[Saved entries]
====

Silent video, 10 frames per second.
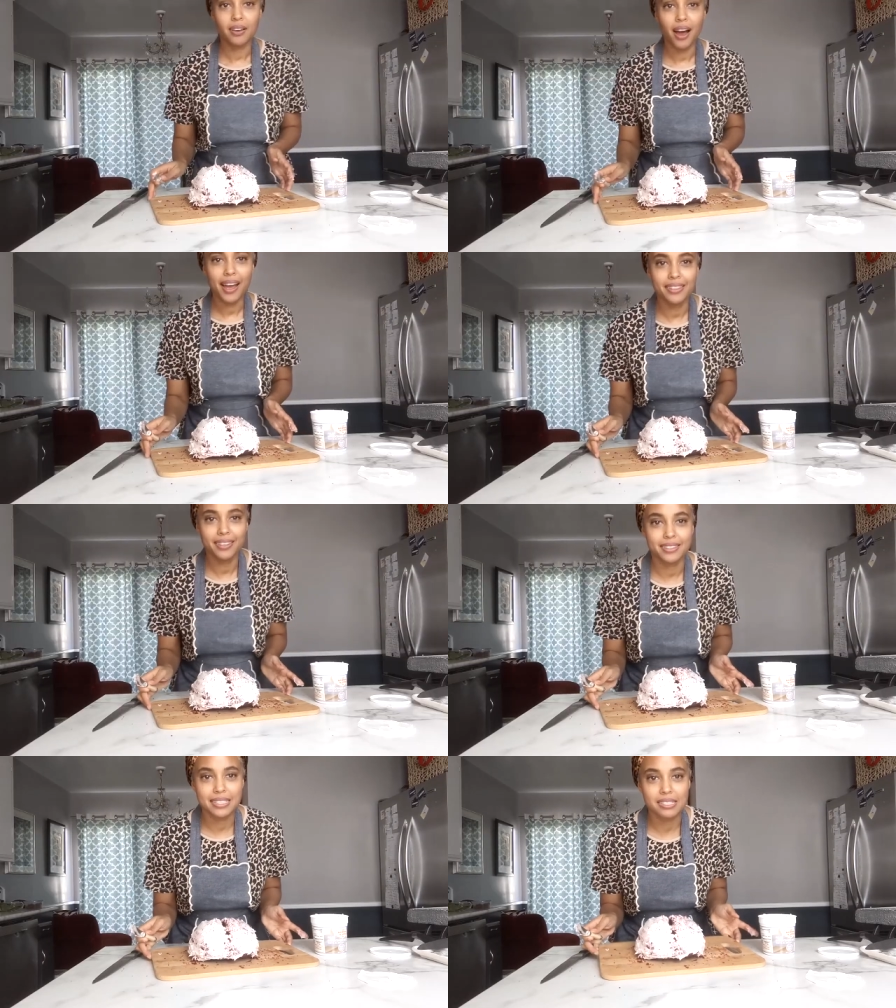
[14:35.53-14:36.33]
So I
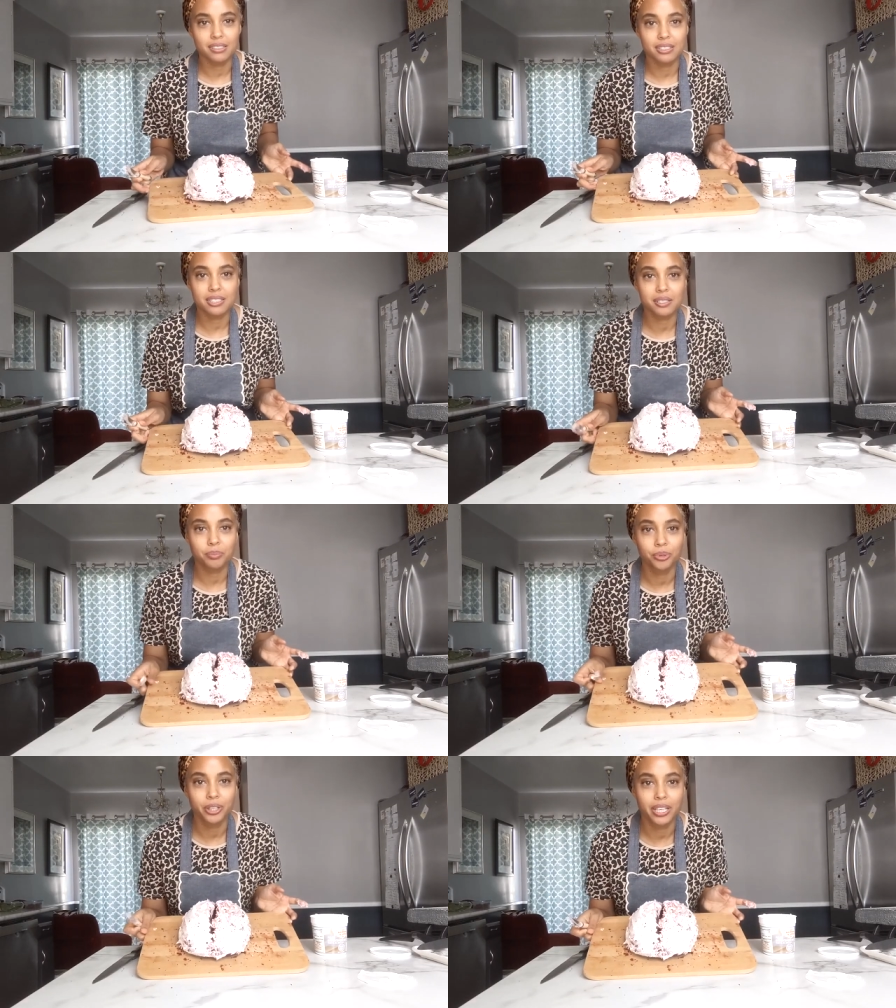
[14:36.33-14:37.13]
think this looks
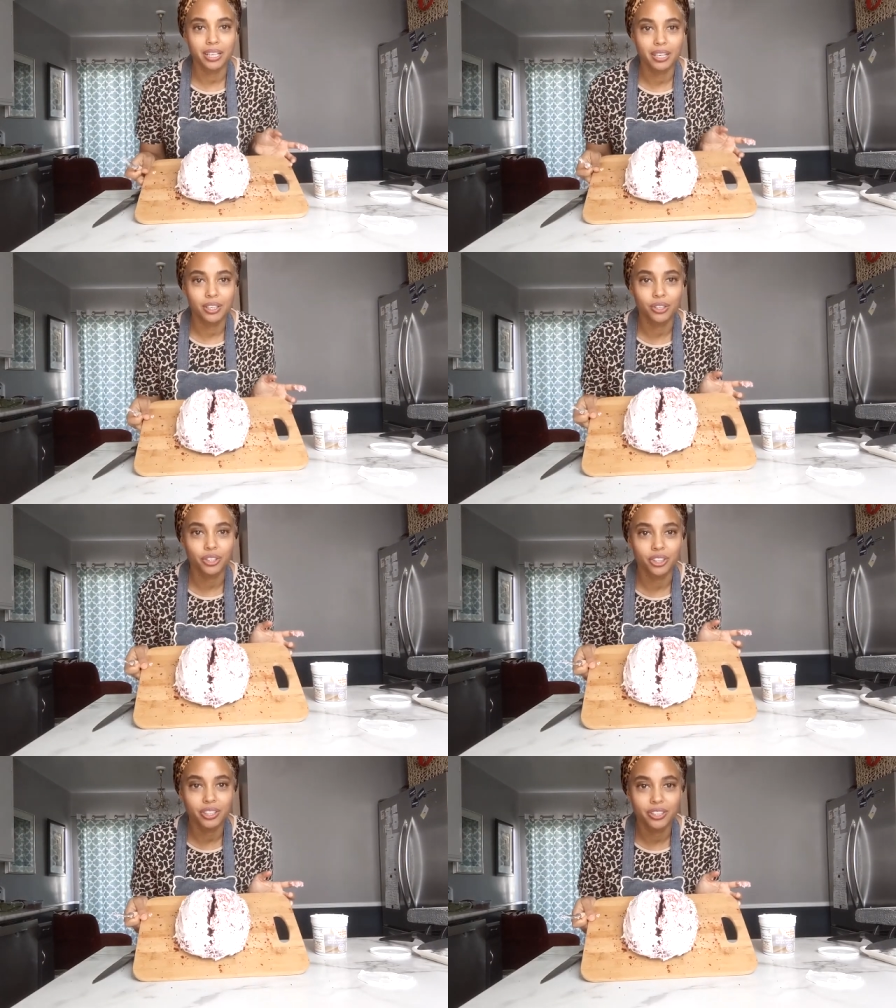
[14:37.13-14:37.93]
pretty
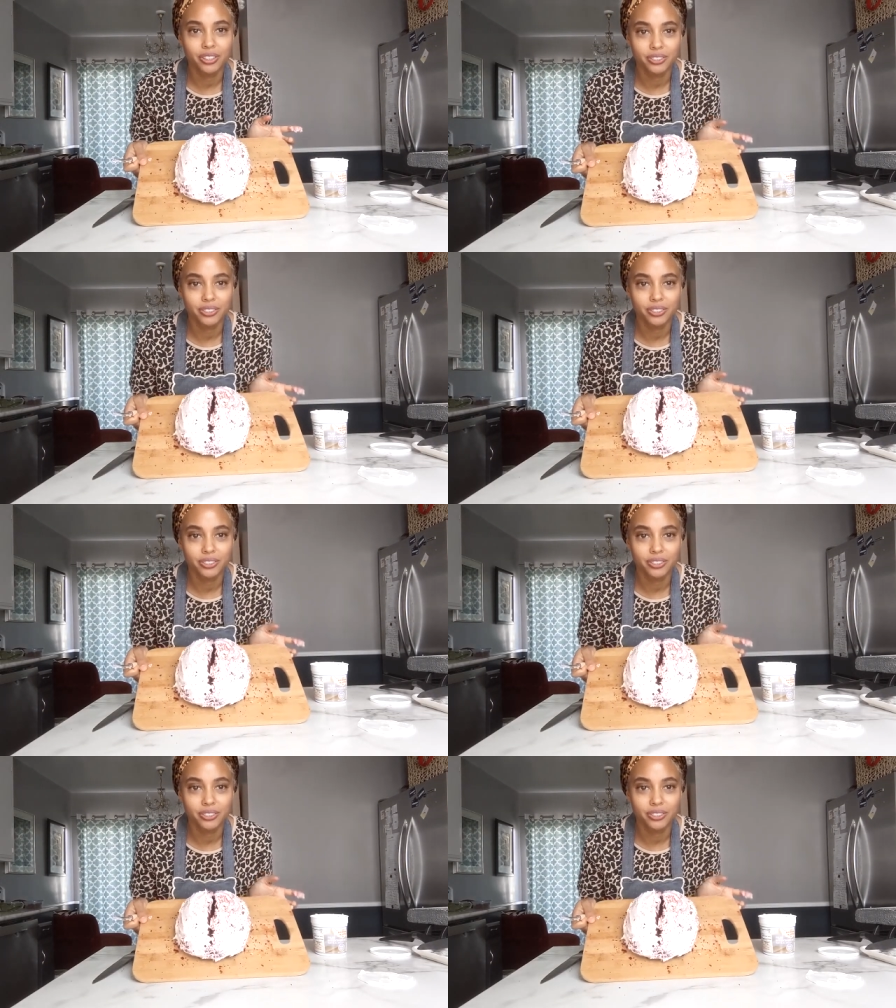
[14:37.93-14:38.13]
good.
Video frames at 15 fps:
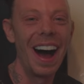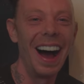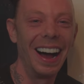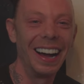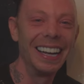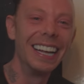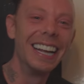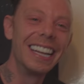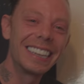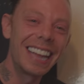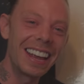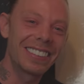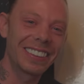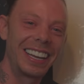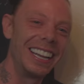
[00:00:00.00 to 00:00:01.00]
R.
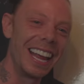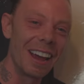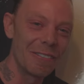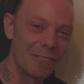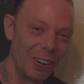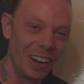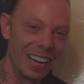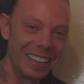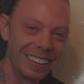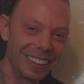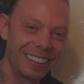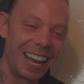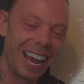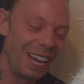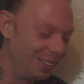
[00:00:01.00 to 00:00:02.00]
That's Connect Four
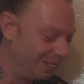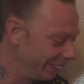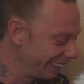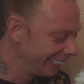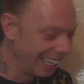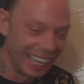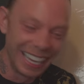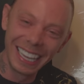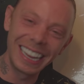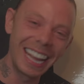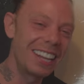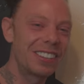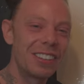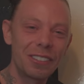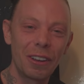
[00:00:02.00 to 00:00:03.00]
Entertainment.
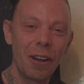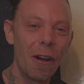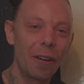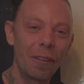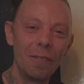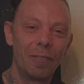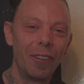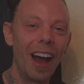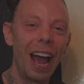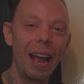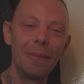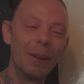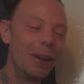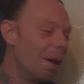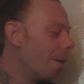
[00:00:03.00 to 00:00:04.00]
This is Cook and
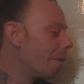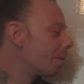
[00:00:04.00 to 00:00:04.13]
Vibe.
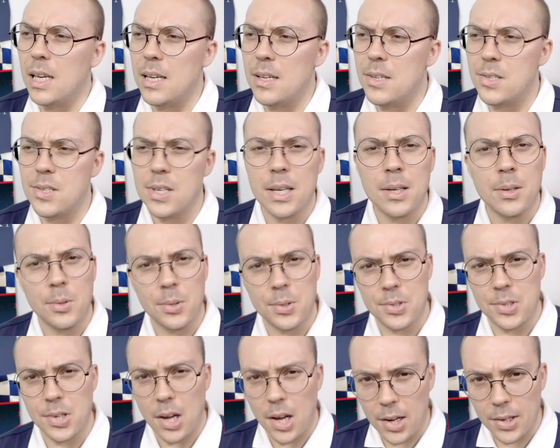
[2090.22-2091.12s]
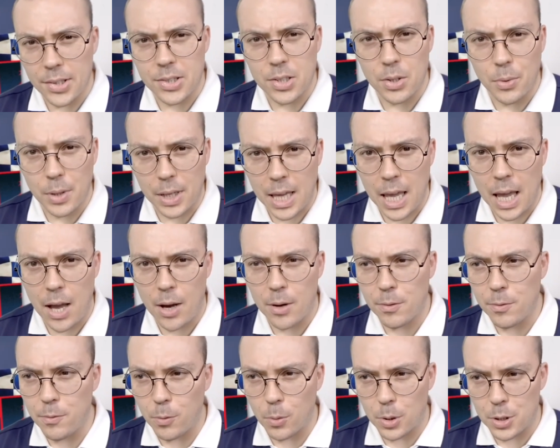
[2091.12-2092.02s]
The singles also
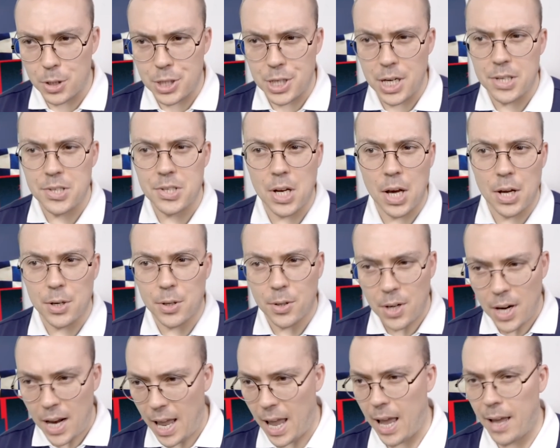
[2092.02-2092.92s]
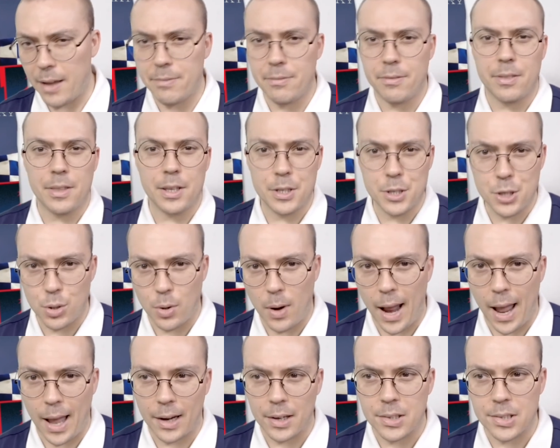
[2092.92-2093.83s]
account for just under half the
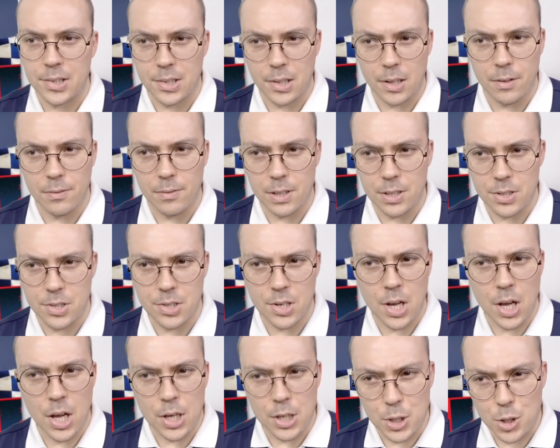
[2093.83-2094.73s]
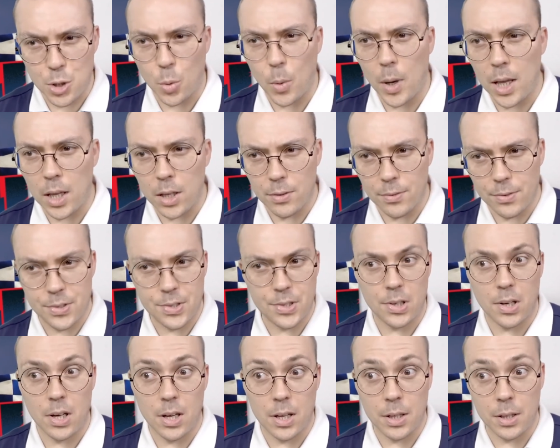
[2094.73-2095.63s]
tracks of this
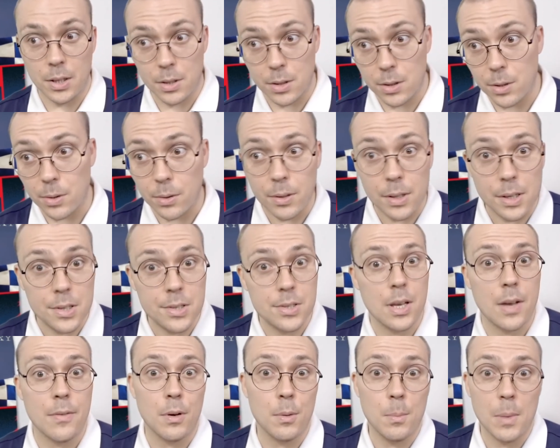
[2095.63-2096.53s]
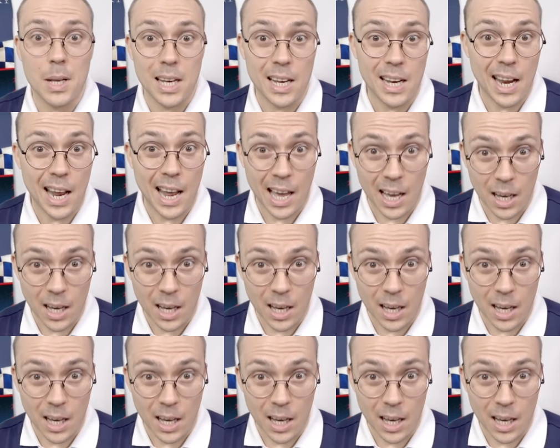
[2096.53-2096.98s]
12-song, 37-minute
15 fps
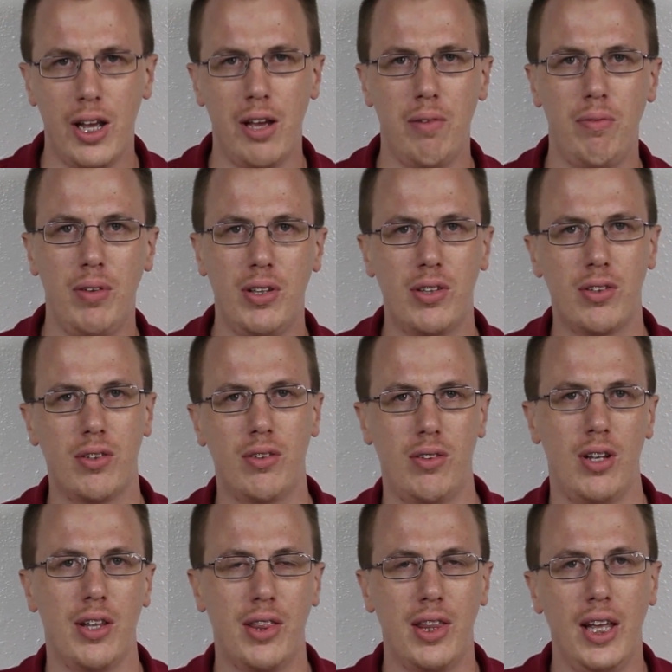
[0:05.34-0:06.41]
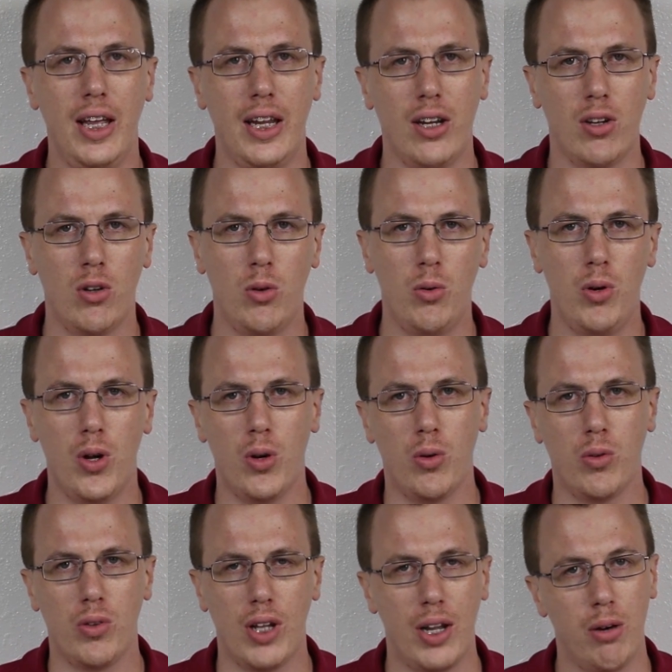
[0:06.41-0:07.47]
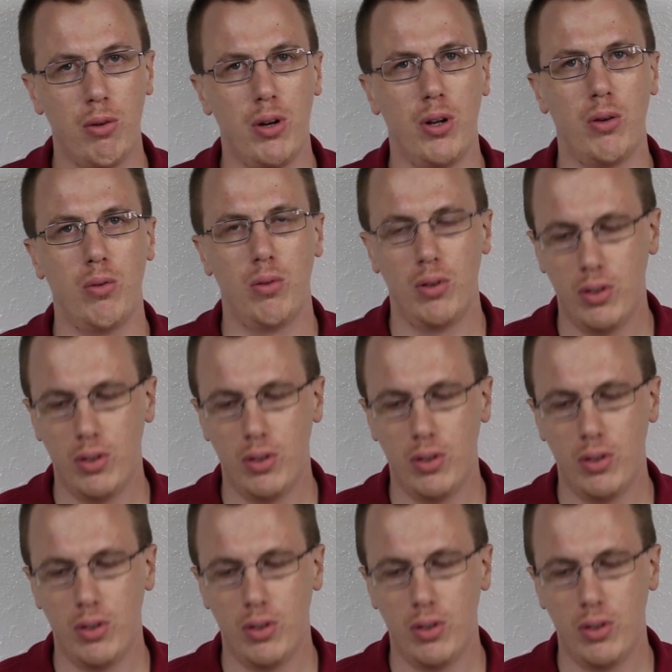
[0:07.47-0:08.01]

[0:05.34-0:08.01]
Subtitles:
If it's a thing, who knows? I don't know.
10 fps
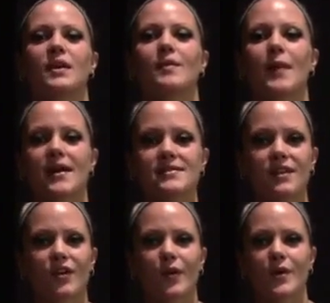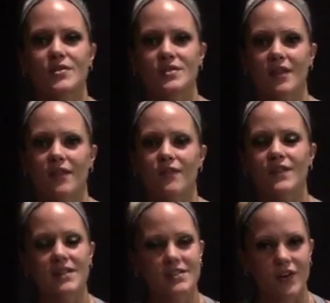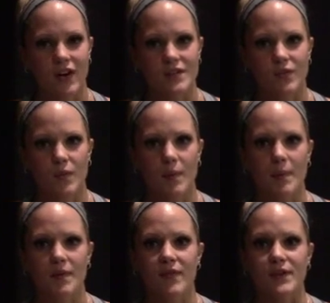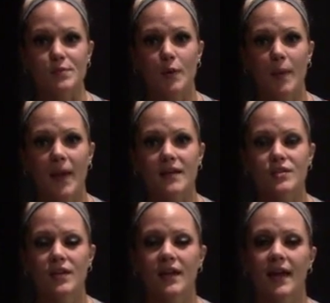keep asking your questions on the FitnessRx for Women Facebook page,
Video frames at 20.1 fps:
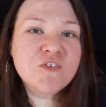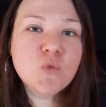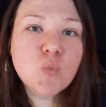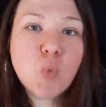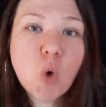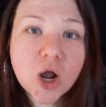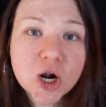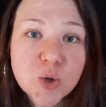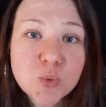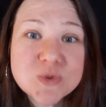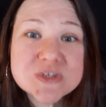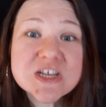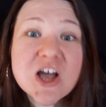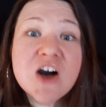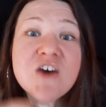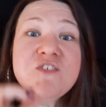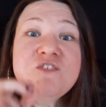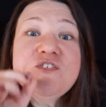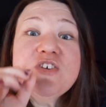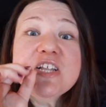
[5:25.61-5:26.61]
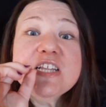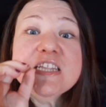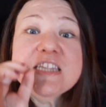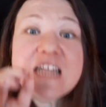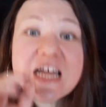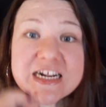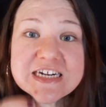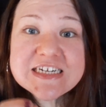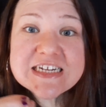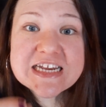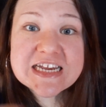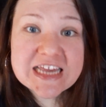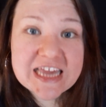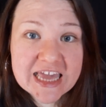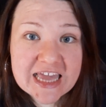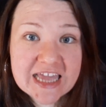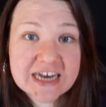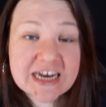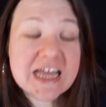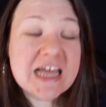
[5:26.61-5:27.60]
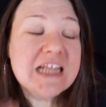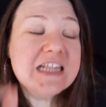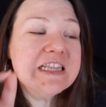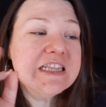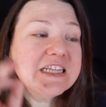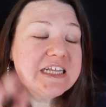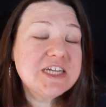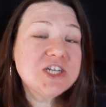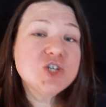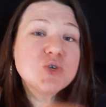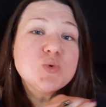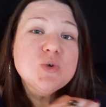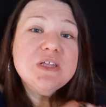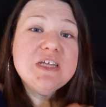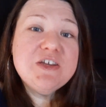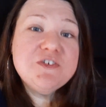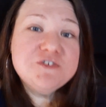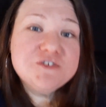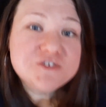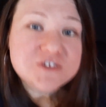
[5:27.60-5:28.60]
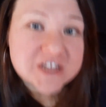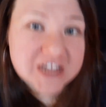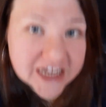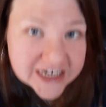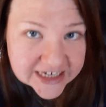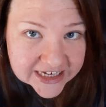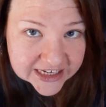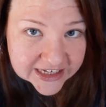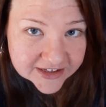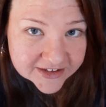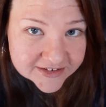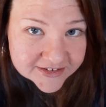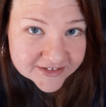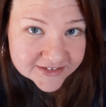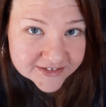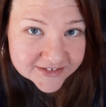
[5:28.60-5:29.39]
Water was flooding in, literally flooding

====

WHAT IS NEEDED —
Skip the images and restate each record above word for word.

OUTPUT —
Silent video, 10 frames per second.
[14:35.53-14:36.33]
So I
[14:36.33-14:37.13]
think this looks
[14:37.13-14:37.93]
pretty
[14:37.93-14:38.13]
good.
Video frames at 15 fps:
[00:00:00.00 to 00:00:01.00]
R.
[00:00:01.00 to 00:00:02.00]
That's Connect Four
[00:00:02.00 to 00:00:03.00]
Entertainment.
[00:00:03.00 to 00:00:04.00]
This is Cook and
[00:00:04.00 to 00:00:04.13]
Vibe.
[2090.22-2091.12s]
[2091.12-2092.02s]
The singles also
[2092.02-2092.92s]
[2092.92-2093.83s]
account for just under half the
[2093.83-2094.73s]
[2094.73-2095.63s]
tracks of this
[2095.63-2096.53s]
[2096.53-2096.98s]
12-song, 37-minute
15 fps
[0:05.34-0:06.41]
[0:06.41-0:07.47]
[0:07.47-0:08.01]

[0:05.34-0:08.01]
Subtitles:
If it's a thing, who knows? I don't know.
10 fps
keep asking your questions on the FitnessRx for Women Facebook page,
Video frames at 20.1 fps:
[5:25.61-5:26.61]
[5:26.61-5:27.60]
[5:27.60-5:28.60]
[5:28.60-5:29.39]
Water was flooding in, literally flooding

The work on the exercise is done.